- **Work task**:
Copy out the data that comes next, character for character, and leave the images aside.

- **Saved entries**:
☆ ☆ ☆ ☆

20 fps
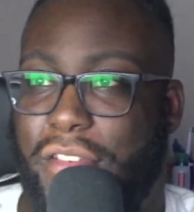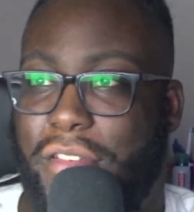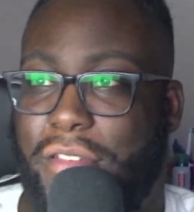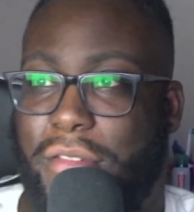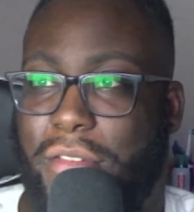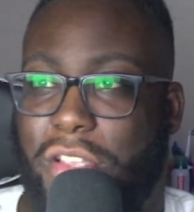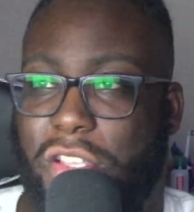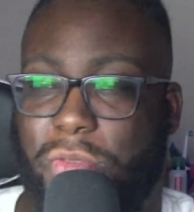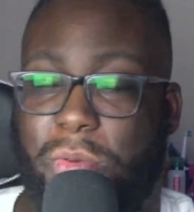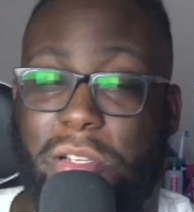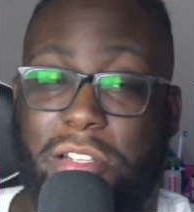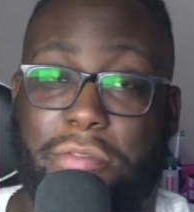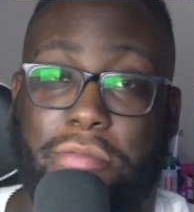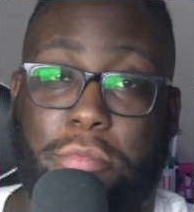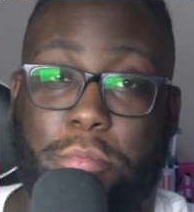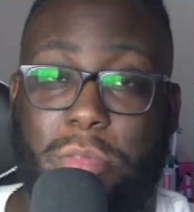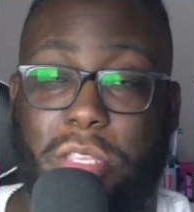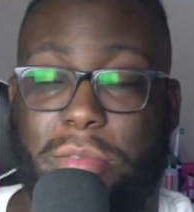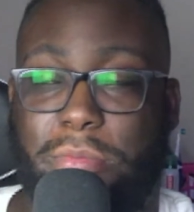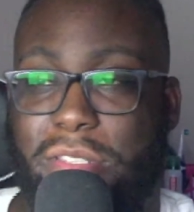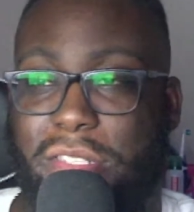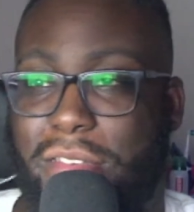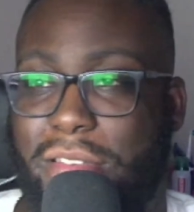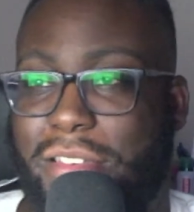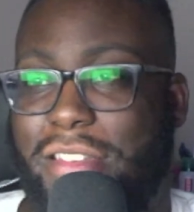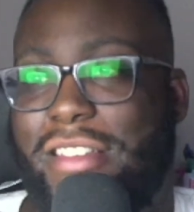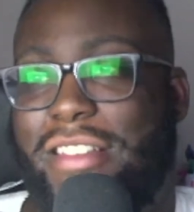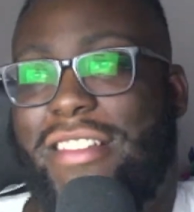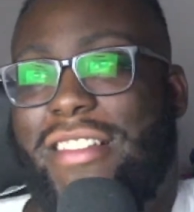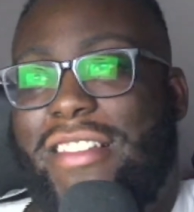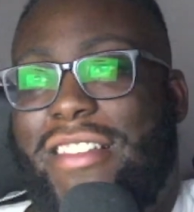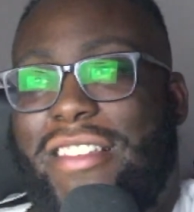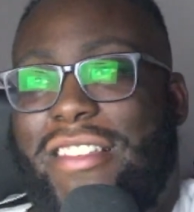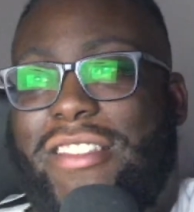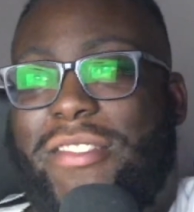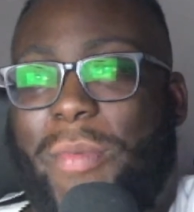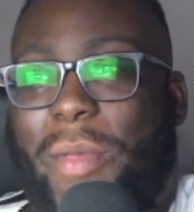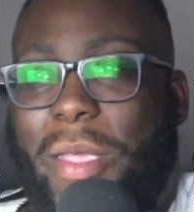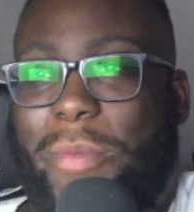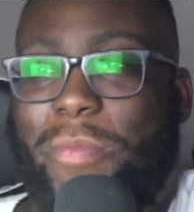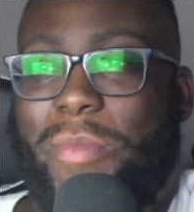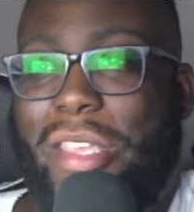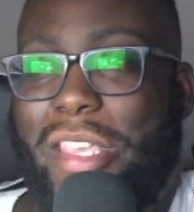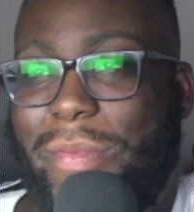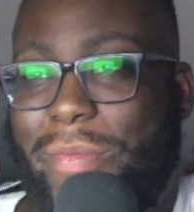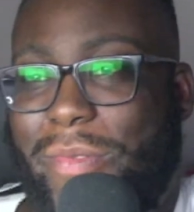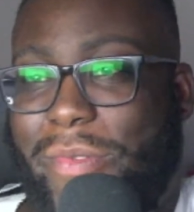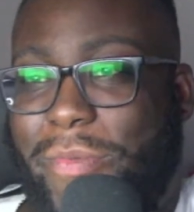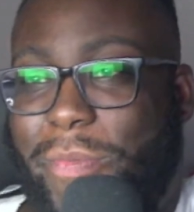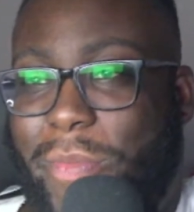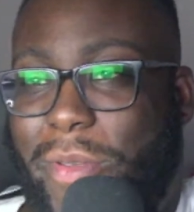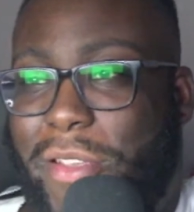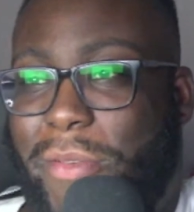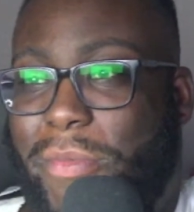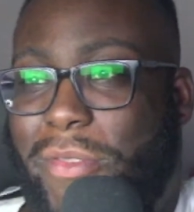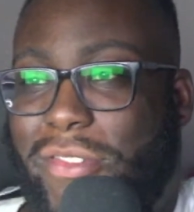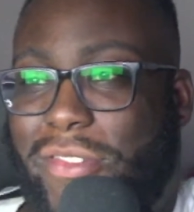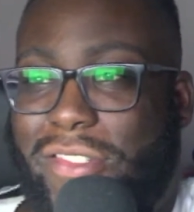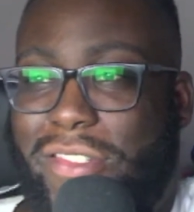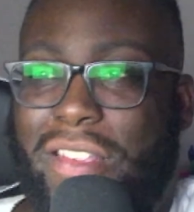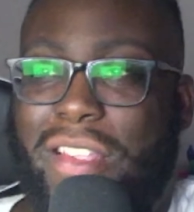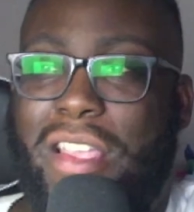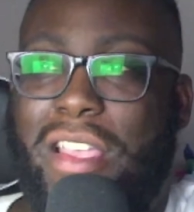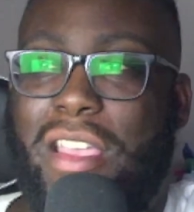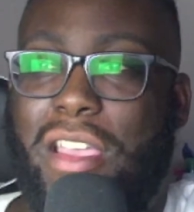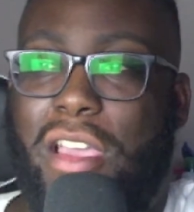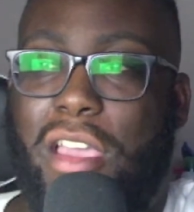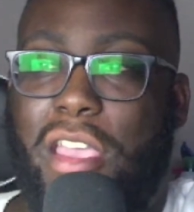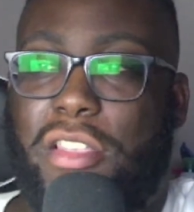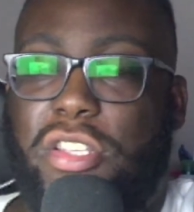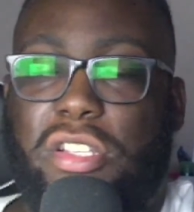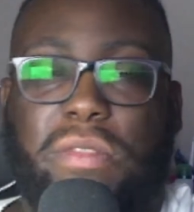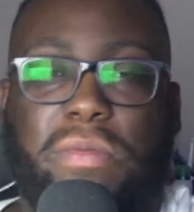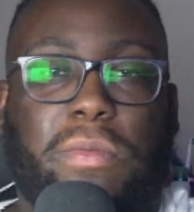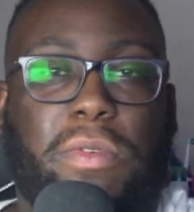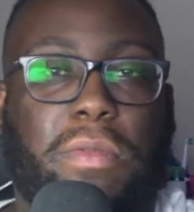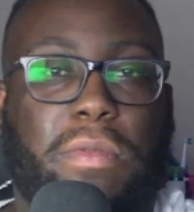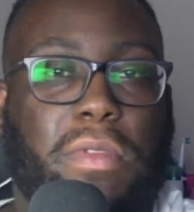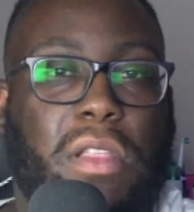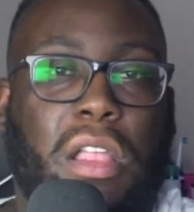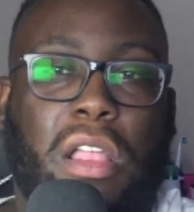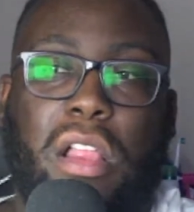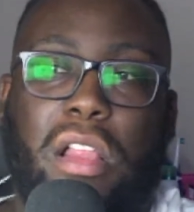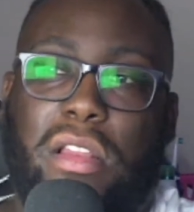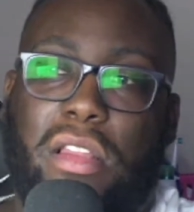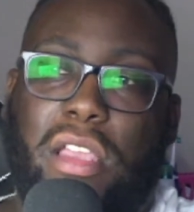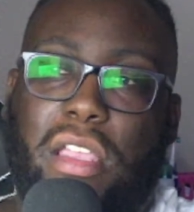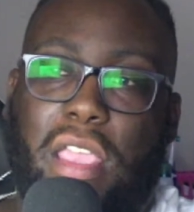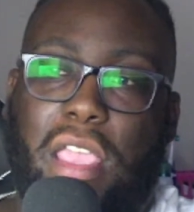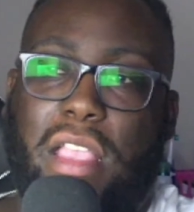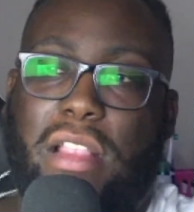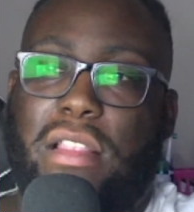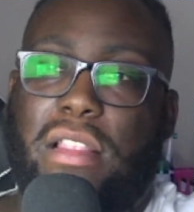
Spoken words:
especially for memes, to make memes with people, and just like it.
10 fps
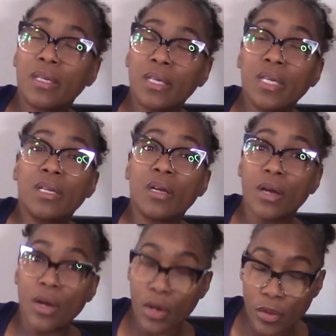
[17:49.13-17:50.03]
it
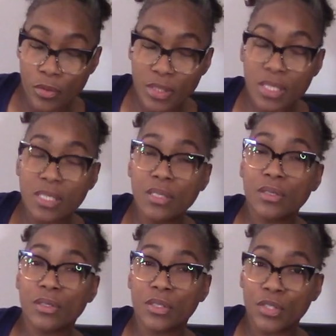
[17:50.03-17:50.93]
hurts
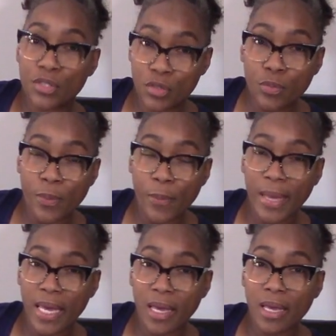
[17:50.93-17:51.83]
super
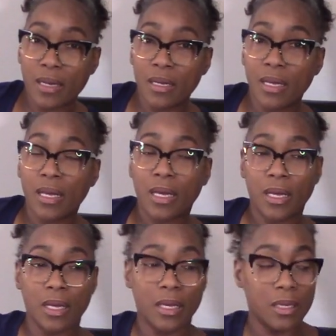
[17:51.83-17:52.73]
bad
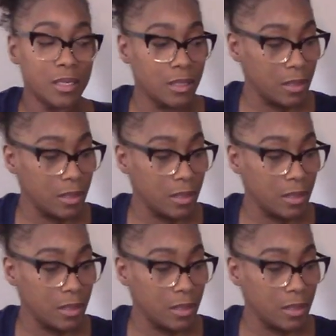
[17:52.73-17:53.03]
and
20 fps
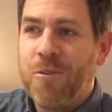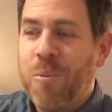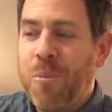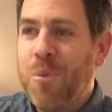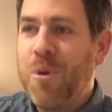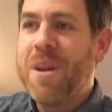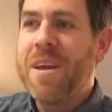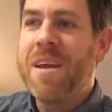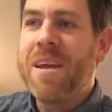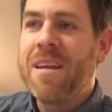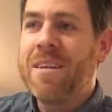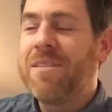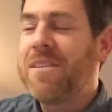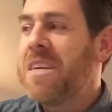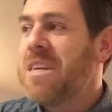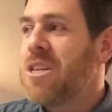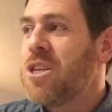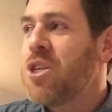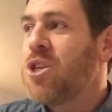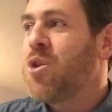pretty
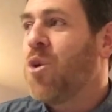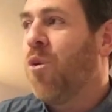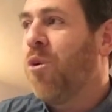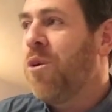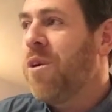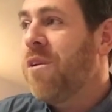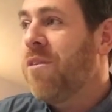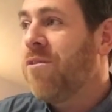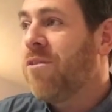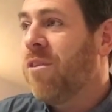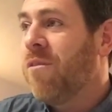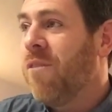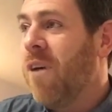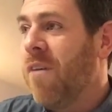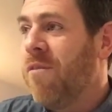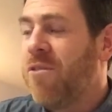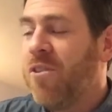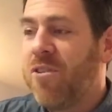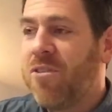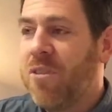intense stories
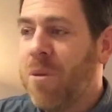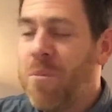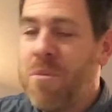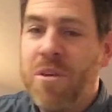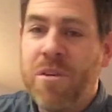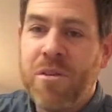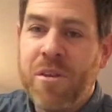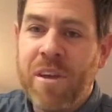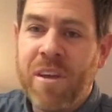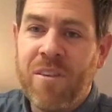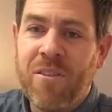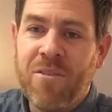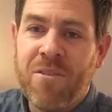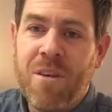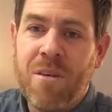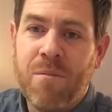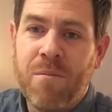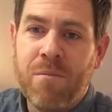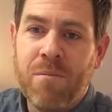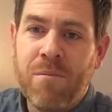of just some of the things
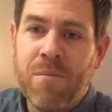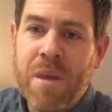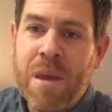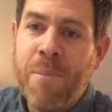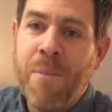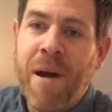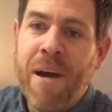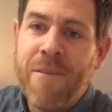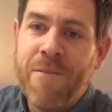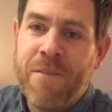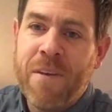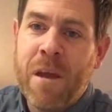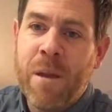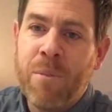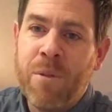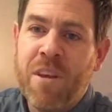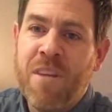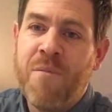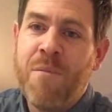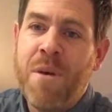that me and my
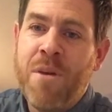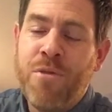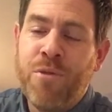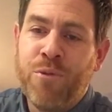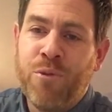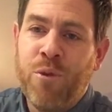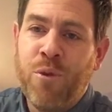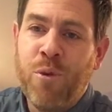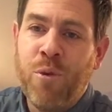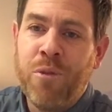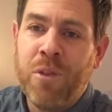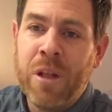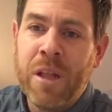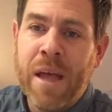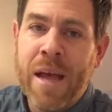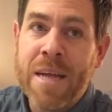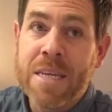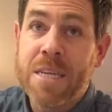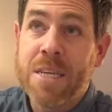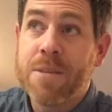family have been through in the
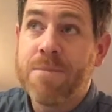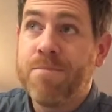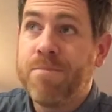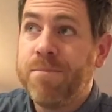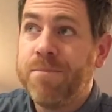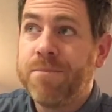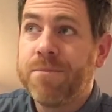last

☆ ☆ ☆ ☆

- **Answer box**:
20 fps
Spoken words:
especially for memes, to make memes with people, and just like it.
10 fps
[17:49.13-17:50.03]
it
[17:50.03-17:50.93]
hurts
[17:50.93-17:51.83]
super
[17:51.83-17:52.73]
bad
[17:52.73-17:53.03]
and
20 fps
pretty
intense stories
of just some of the things
that me and my
family have been through in the
last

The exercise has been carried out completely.